## WHAT THE EXERCISE ASKS
From the first line to the last, reproduce the material exactly.

## DATA IN THIS EXERCISE
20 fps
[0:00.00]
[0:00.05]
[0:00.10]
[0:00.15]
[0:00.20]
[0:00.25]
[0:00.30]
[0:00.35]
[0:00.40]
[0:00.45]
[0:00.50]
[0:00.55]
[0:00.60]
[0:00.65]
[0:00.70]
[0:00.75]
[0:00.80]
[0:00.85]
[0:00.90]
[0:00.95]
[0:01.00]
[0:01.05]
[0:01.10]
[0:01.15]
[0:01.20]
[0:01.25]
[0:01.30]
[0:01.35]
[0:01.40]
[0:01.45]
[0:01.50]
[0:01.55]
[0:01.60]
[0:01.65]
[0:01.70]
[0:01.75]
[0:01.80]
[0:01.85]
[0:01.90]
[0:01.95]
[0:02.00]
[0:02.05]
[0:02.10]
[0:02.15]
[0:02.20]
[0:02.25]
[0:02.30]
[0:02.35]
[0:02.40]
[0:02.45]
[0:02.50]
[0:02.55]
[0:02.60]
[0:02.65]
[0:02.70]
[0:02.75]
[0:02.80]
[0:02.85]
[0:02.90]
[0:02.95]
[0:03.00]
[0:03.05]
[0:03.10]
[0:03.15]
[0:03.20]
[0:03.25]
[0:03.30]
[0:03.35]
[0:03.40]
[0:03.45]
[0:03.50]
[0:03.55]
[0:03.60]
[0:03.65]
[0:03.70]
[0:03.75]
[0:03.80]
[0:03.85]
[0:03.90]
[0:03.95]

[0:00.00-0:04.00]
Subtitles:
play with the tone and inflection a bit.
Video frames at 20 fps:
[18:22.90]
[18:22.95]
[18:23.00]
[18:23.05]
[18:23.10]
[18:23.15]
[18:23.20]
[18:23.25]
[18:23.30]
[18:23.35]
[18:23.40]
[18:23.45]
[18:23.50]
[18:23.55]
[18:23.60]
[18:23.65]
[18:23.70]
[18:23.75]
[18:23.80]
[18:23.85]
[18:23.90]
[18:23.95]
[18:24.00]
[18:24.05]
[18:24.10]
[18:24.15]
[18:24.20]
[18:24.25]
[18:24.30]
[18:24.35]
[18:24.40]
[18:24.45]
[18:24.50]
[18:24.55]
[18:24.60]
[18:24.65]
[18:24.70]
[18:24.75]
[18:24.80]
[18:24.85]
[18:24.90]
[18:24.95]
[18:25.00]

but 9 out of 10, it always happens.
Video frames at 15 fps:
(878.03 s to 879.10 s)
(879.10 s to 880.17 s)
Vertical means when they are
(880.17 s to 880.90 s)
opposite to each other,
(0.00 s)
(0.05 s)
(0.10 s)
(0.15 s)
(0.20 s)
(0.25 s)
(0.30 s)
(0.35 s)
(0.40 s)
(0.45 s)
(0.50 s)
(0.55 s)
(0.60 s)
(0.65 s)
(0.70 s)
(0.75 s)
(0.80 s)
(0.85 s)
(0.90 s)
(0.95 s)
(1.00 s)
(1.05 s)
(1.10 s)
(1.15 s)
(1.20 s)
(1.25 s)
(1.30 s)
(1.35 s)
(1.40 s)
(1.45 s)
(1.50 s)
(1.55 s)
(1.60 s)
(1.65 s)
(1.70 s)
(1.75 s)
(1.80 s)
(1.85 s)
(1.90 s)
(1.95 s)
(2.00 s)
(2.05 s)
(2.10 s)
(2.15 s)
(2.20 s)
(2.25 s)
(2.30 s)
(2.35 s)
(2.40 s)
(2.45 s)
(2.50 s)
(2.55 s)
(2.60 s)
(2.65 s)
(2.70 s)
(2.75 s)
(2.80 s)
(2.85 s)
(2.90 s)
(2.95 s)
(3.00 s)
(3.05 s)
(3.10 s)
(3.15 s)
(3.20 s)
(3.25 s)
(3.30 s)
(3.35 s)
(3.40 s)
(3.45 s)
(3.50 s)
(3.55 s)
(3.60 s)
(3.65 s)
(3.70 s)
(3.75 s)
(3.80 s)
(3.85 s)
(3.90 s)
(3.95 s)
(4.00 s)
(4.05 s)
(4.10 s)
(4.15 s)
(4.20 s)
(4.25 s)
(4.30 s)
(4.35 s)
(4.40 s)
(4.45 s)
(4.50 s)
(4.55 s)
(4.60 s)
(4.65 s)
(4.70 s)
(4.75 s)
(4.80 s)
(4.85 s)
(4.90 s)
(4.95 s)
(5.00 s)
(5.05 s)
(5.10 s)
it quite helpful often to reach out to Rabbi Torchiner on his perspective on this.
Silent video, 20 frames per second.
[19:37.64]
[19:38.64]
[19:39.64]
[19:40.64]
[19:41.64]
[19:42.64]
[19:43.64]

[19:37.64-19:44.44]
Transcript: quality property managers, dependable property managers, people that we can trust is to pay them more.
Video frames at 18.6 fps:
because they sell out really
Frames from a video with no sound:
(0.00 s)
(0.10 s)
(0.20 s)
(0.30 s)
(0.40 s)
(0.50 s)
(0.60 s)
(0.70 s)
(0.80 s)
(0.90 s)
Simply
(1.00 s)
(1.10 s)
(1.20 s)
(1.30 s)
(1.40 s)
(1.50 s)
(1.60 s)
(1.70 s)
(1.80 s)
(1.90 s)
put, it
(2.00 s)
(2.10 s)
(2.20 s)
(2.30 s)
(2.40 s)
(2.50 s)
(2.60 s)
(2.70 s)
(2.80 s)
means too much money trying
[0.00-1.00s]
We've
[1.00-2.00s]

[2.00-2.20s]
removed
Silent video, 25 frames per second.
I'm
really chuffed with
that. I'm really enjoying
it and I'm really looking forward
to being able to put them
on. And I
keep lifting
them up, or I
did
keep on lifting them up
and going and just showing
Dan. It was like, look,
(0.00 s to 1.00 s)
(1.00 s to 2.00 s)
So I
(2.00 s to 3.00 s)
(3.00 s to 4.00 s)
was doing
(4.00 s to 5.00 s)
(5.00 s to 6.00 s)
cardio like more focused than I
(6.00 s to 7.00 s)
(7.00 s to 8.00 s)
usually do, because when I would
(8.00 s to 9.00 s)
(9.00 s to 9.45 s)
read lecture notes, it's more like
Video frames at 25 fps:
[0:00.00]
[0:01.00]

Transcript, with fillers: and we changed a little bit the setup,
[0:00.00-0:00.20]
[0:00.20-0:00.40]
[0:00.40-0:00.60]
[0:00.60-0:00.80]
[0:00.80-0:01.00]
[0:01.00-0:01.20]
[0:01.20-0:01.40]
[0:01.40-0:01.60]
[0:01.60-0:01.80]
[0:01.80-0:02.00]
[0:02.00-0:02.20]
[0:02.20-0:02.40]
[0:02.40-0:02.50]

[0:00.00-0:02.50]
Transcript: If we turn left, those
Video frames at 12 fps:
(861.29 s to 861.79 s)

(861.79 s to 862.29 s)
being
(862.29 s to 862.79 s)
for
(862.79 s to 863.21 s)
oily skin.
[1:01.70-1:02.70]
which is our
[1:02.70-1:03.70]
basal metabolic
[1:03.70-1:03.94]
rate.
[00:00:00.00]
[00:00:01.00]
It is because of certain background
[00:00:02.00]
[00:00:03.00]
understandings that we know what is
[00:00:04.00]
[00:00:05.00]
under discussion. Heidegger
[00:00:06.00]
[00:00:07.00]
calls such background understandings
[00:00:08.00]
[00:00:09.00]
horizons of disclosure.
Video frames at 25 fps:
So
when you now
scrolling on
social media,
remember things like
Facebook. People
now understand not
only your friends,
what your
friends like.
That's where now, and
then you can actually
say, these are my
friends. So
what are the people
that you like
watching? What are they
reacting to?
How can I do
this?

## WRITTEN SOLUTION
20 fps
[0:00.00]
[0:00.05]
[0:00.10]
[0:00.15]
[0:00.20]
[0:00.25]
[0:00.30]
[0:00.35]
[0:00.40]
[0:00.45]
[0:00.50]
[0:00.55]
[0:00.60]
[0:00.65]
[0:00.70]
[0:00.75]
[0:00.80]
[0:00.85]
[0:00.90]
[0:00.95]
[0:01.00]
[0:01.05]
[0:01.10]
[0:01.15]
[0:01.20]
[0:01.25]
[0:01.30]
[0:01.35]
[0:01.40]
[0:01.45]
[0:01.50]
[0:01.55]
[0:01.60]
[0:01.65]
[0:01.70]
[0:01.75]
[0:01.80]
[0:01.85]
[0:01.90]
[0:01.95]
[0:02.00]
[0:02.05]
[0:02.10]
[0:02.15]
[0:02.20]
[0:02.25]
[0:02.30]
[0:02.35]
[0:02.40]
[0:02.45]
[0:02.50]
[0:02.55]
[0:02.60]
[0:02.65]
[0:02.70]
[0:02.75]
[0:02.80]
[0:02.85]
[0:02.90]
[0:02.95]
[0:03.00]
[0:03.05]
[0:03.10]
[0:03.15]
[0:03.20]
[0:03.25]
[0:03.30]
[0:03.35]
[0:03.40]
[0:03.45]
[0:03.50]
[0:03.55]
[0:03.60]
[0:03.65]
[0:03.70]
[0:03.75]
[0:03.80]
[0:03.85]
[0:03.90]
[0:03.95]

[0:00.00-0:04.00]
Subtitles:
play with the tone and inflection a bit.
Video frames at 20 fps:
[18:22.90]
[18:22.95]
[18:23.00]
[18:23.05]
[18:23.10]
[18:23.15]
[18:23.20]
[18:23.25]
[18:23.30]
[18:23.35]
[18:23.40]
[18:23.45]
[18:23.50]
[18:23.55]
[18:23.60]
[18:23.65]
[18:23.70]
[18:23.75]
[18:23.80]
[18:23.85]
[18:23.90]
[18:23.95]
[18:24.00]
[18:24.05]
[18:24.10]
[18:24.15]
[18:24.20]
[18:24.25]
[18:24.30]
[18:24.35]
[18:24.40]
[18:24.45]
[18:24.50]
[18:24.55]
[18:24.60]
[18:24.65]
[18:24.70]
[18:24.75]
[18:24.80]
[18:24.85]
[18:24.90]
[18:24.95]
[18:25.00]

but 9 out of 10, it always happens.
Video frames at 15 fps:
(878.03 s to 879.10 s)
(879.10 s to 880.17 s)
Vertical means when they are
(880.17 s to 880.90 s)
opposite to each other,
(0.00 s)
(0.05 s)
(0.10 s)
(0.15 s)
(0.20 s)
(0.25 s)
(0.30 s)
(0.35 s)
(0.40 s)
(0.45 s)
(0.50 s)
(0.55 s)
(0.60 s)
(0.65 s)
(0.70 s)
(0.75 s)
(0.80 s)
(0.85 s)
(0.90 s)
(0.95 s)
(1.00 s)
(1.05 s)
(1.10 s)
(1.15 s)
(1.20 s)
(1.25 s)
(1.30 s)
(1.35 s)
(1.40 s)
(1.45 s)
(1.50 s)
(1.55 s)
(1.60 s)
(1.65 s)
(1.70 s)
(1.75 s)
(1.80 s)
(1.85 s)
(1.90 s)
(1.95 s)
(2.00 s)
(2.05 s)
(2.10 s)
(2.15 s)
(2.20 s)
(2.25 s)
(2.30 s)
(2.35 s)
(2.40 s)
(2.45 s)
(2.50 s)
(2.55 s)
(2.60 s)
(2.65 s)
(2.70 s)
(2.75 s)
(2.80 s)
(2.85 s)
(2.90 s)
(2.95 s)
(3.00 s)
(3.05 s)
(3.10 s)
(3.15 s)
(3.20 s)
(3.25 s)
(3.30 s)
(3.35 s)
(3.40 s)
(3.45 s)
(3.50 s)
(3.55 s)
(3.60 s)
(3.65 s)
(3.70 s)
(3.75 s)
(3.80 s)
(3.85 s)
(3.90 s)
(3.95 s)
(4.00 s)
(4.05 s)
(4.10 s)
(4.15 s)
(4.20 s)
(4.25 s)
(4.30 s)
(4.35 s)
(4.40 s)
(4.45 s)
(4.50 s)
(4.55 s)
(4.60 s)
(4.65 s)
(4.70 s)
(4.75 s)
(4.80 s)
(4.85 s)
(4.90 s)
(4.95 s)
(5.00 s)
(5.05 s)
(5.10 s)
it quite helpful often to reach out to Rabbi Torchiner on his perspective on this.
Silent video, 20 frames per second.
[19:37.64]
[19:38.64]
[19:39.64]
[19:40.64]
[19:41.64]
[19:42.64]
[19:43.64]

[19:37.64-19:44.44]
Transcript: quality property managers, dependable property managers, people that we can trust is to pay them more.
Video frames at 18.6 fps:
because they sell out really
Frames from a video with no sound:
(0.00 s)
(0.10 s)
(0.20 s)
(0.30 s)
(0.40 s)
(0.50 s)
(0.60 s)
(0.70 s)
(0.80 s)
(0.90 s)
Simply
(1.00 s)
(1.10 s)
(1.20 s)
(1.30 s)
(1.40 s)
(1.50 s)
(1.60 s)
(1.70 s)
(1.80 s)
(1.90 s)
put, it
(2.00 s)
(2.10 s)
(2.20 s)
(2.30 s)
(2.40 s)
(2.50 s)
(2.60 s)
(2.70 s)
(2.80 s)
means too much money trying
[0.00-1.00s]
We've
[1.00-2.00s]

[2.00-2.20s]
removed
Silent video, 25 frames per second.
I'm
really chuffed with
that. I'm really enjoying
it and I'm really looking forward
to being able to put them
on. And I
keep lifting
them up, or I
did
keep on lifting them up
and going and just showing
Dan. It was like, look,
(0.00 s to 1.00 s)
(1.00 s to 2.00 s)
So I
(2.00 s to 3.00 s)
(3.00 s to 4.00 s)
was doing
(4.00 s to 5.00 s)
(5.00 s to 6.00 s)
cardio like more focused than I
(6.00 s to 7.00 s)
(7.00 s to 8.00 s)
usually do, because when I would
(8.00 s to 9.00 s)
(9.00 s to 9.45 s)
read lecture notes, it's more like
Video frames at 25 fps:
[0:00.00]
[0:01.00]

Transcript, with fillers: and we changed a little bit the setup,
[0:00.00-0:00.20]
[0:00.20-0:00.40]
[0:00.40-0:00.60]
[0:00.60-0:00.80]
[0:00.80-0:01.00]
[0:01.00-0:01.20]
[0:01.20-0:01.40]
[0:01.40-0:01.60]
[0:01.60-0:01.80]
[0:01.80-0:02.00]
[0:02.00-0:02.20]
[0:02.20-0:02.40]
[0:02.40-0:02.50]

[0:00.00-0:02.50]
Transcript: If we turn left, those
Video frames at 12 fps:
(861.29 s to 861.79 s)

(861.79 s to 862.29 s)
being
(862.29 s to 862.79 s)
for
(862.79 s to 863.21 s)
oily skin.
[1:01.70-1:02.70]
which is our
[1:02.70-1:03.70]
basal metabolic
[1:03.70-1:03.94]
rate.
[00:00:00.00]
[00:00:01.00]
It is because of certain background
[00:00:02.00]
[00:00:03.00]
understandings that we know what is
[00:00:04.00]
[00:00:05.00]
under discussion. Heidegger
[00:00:06.00]
[00:00:07.00]
calls such background understandings
[00:00:08.00]
[00:00:09.00]
horizons of disclosure.
Video frames at 25 fps:
So
when you now
scrolling on
social media,
remember things like
Facebook. People
now understand not
only your friends,
what your
friends like.
That's where now, and
then you can actually
say, these are my
friends. So
what are the people
that you like
watching? What are they
reacting to?
How can I do
this?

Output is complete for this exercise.